3
votes

I am using a Spark Databricks cluster and want to add a customized Spark configuration.
There is a Databricks documentation on this but I am not getting any clue how and what changes I should make. Can someone pls share the example to configure the Databricks cluster.
Is there any way to see the default configuration for Spark in the Databricks cluster.

1

1 Answers

3
votes

To fine tune Spark jobs, you can provide custom Spark configuration properties in a cluster configuration.

  1. On the cluster configuration page, click the Advanced Options toggle.
  2. Click the Spark tab.

enter image description here

[OR]

When you configure a cluster using the Clusters API, set Spark properties in the spark_conf field in the Create cluster request or Edit cluster request.
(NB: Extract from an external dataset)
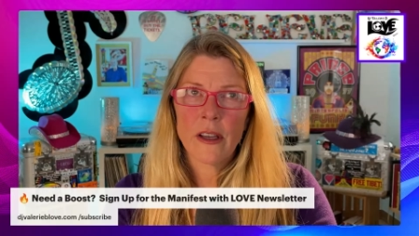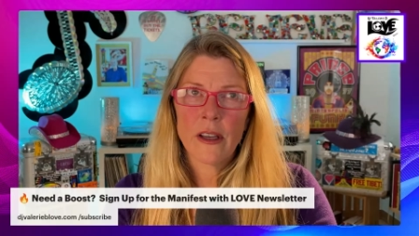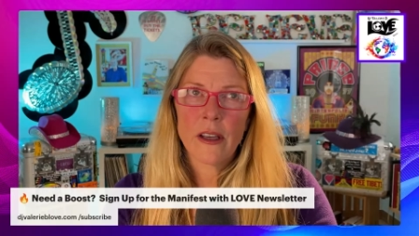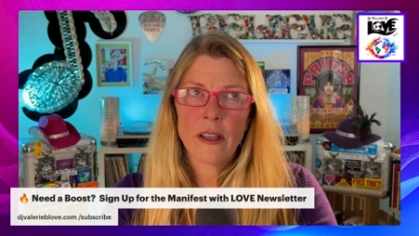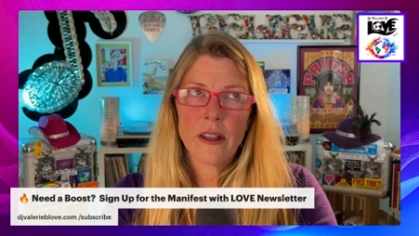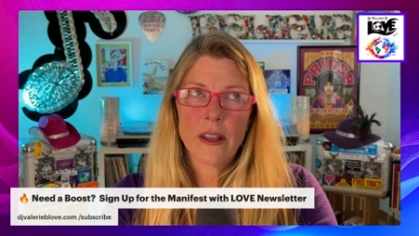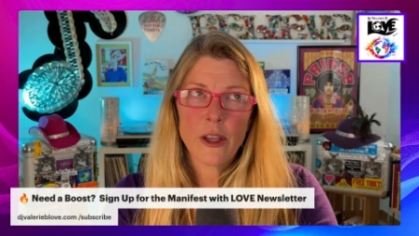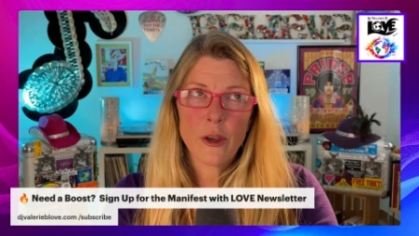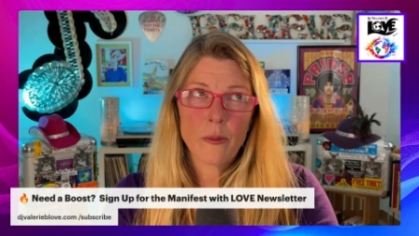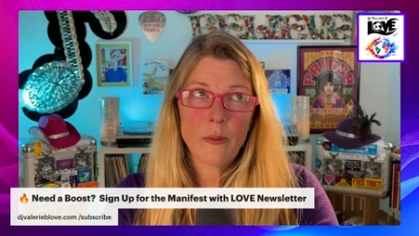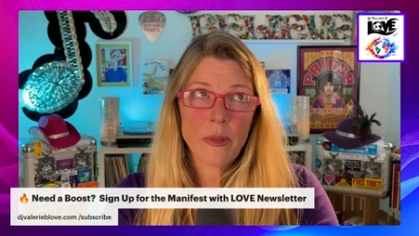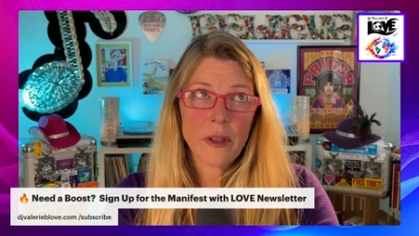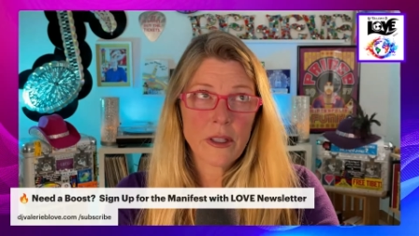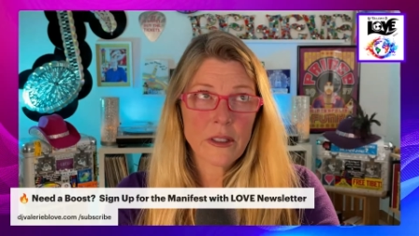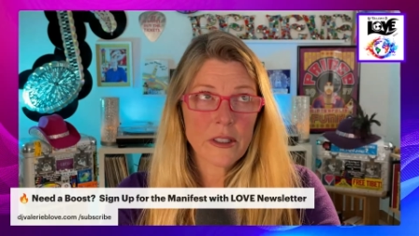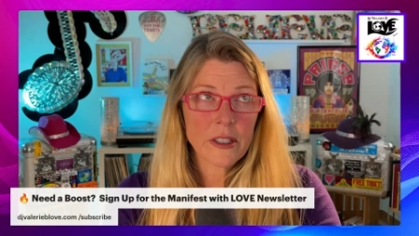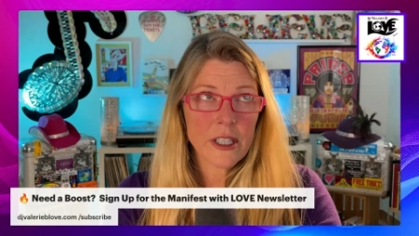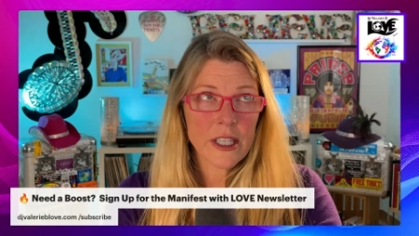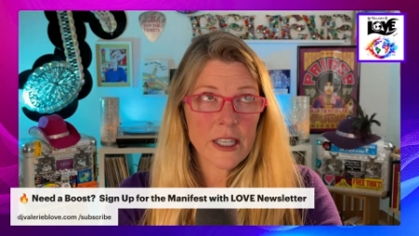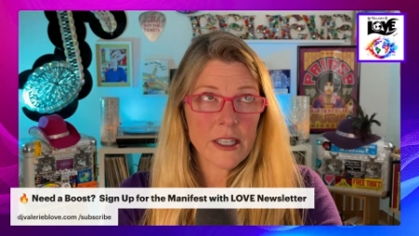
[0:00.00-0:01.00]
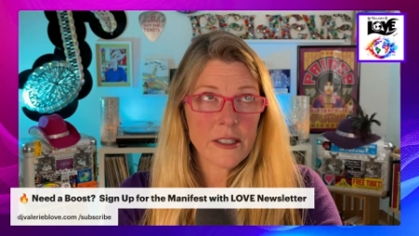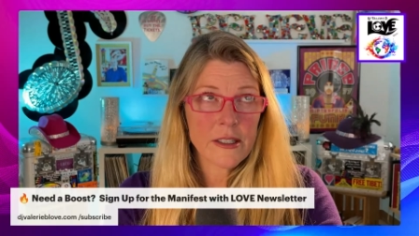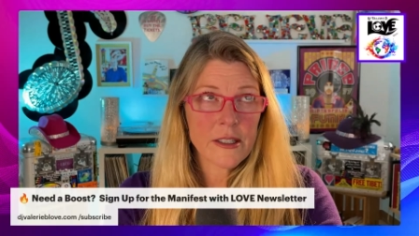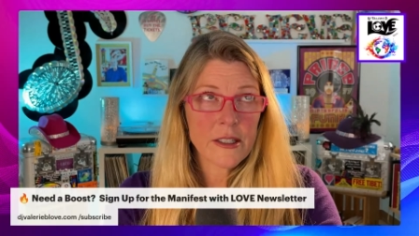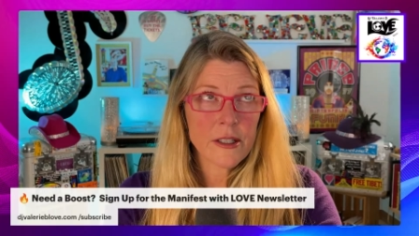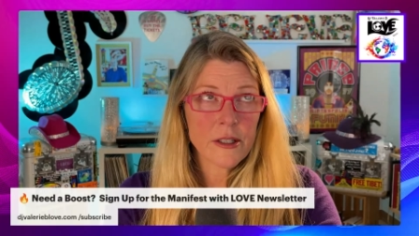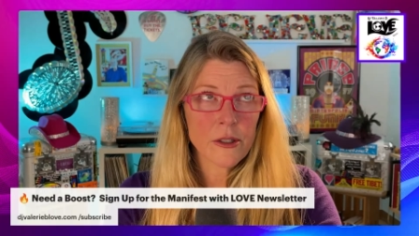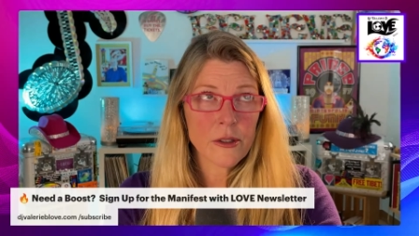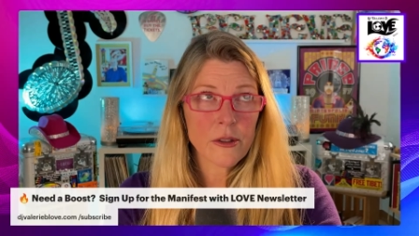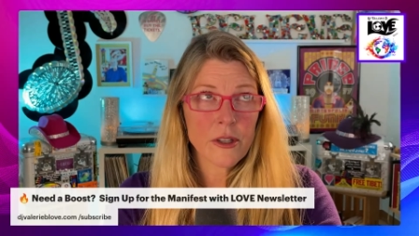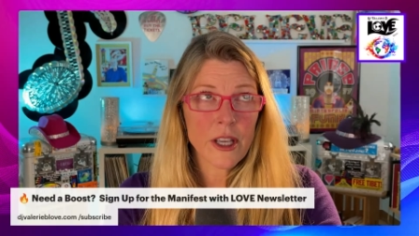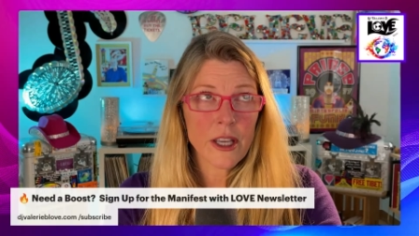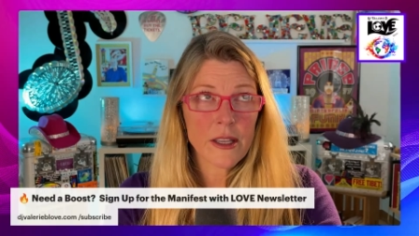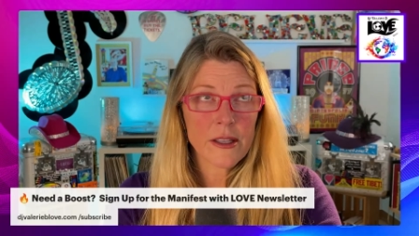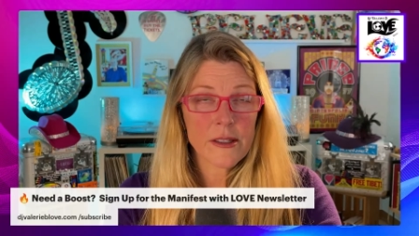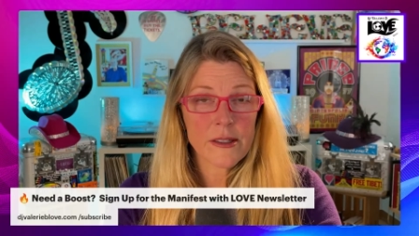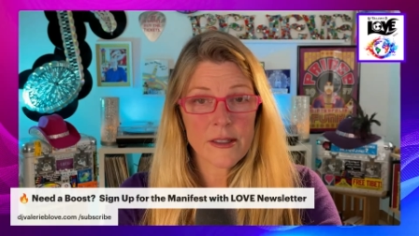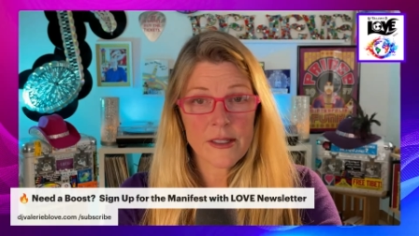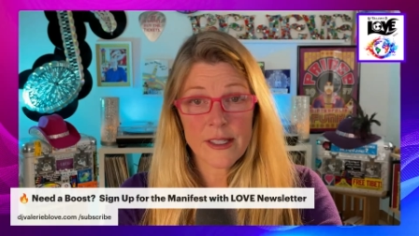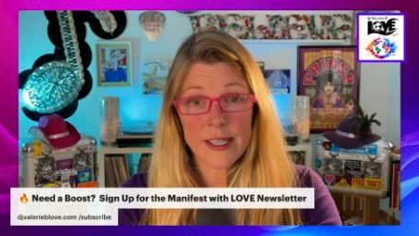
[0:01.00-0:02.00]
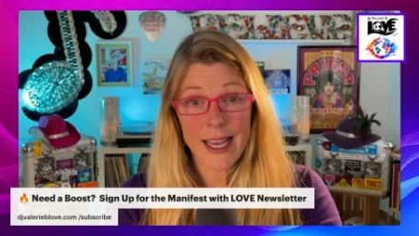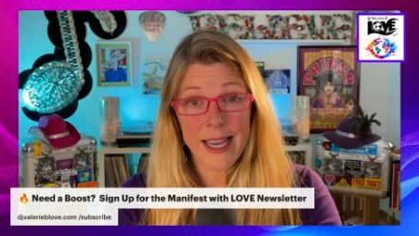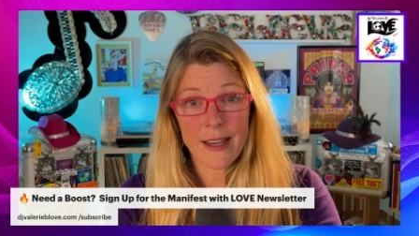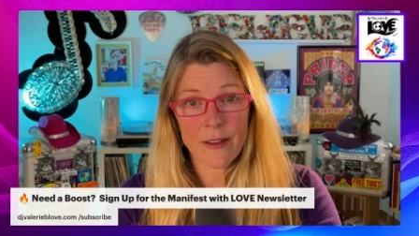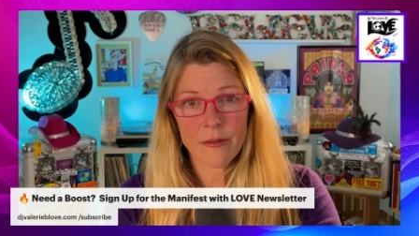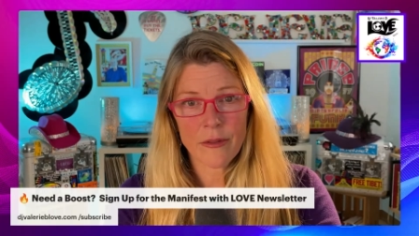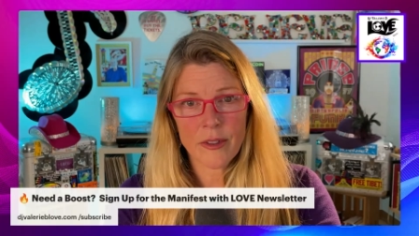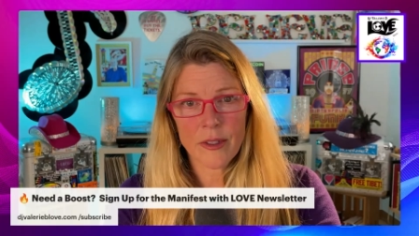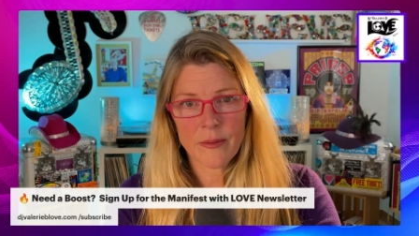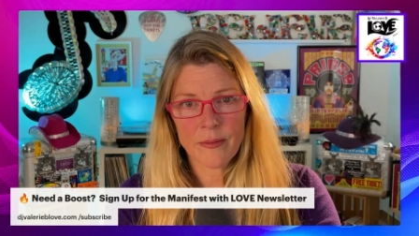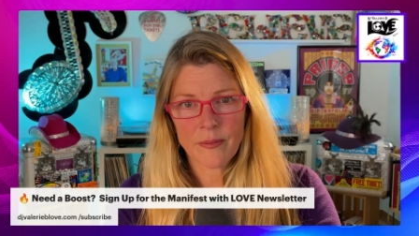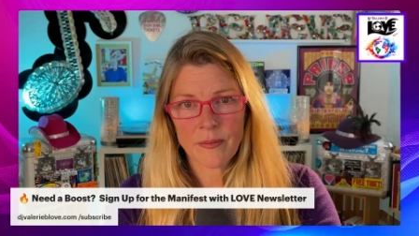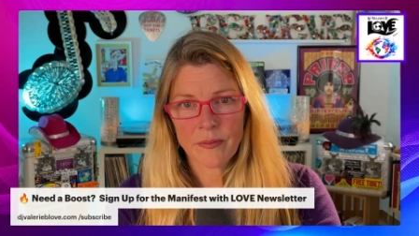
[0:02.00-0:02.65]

the ability to get saved.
To set Spark properties for all clusters, create a global init script:

%scala
dbutils.fs.put("dbfs:/databricks/init/set_spark_params.sh","""
  |#!/bin/bash
  |
  |cat << 'EOF' > /databricks/driver/conf/00-custom-spark-driver-defaults.conf
  |[driver] {
  |  "spark.sql.sources.partitionOverwriteMode" = "DYNAMIC"
  |}
  |EOF
  """.stripMargin, true)

Reference: Databricks - Spark Configuration

Example: You can pick any spark configuration you want to test, here I want to specify "spark.executor.memory 4g",and the custom configuration looks like this.

enter image description here

After the cluster created, you can check out the result of custom configuration.

enter image description here Hope this helps.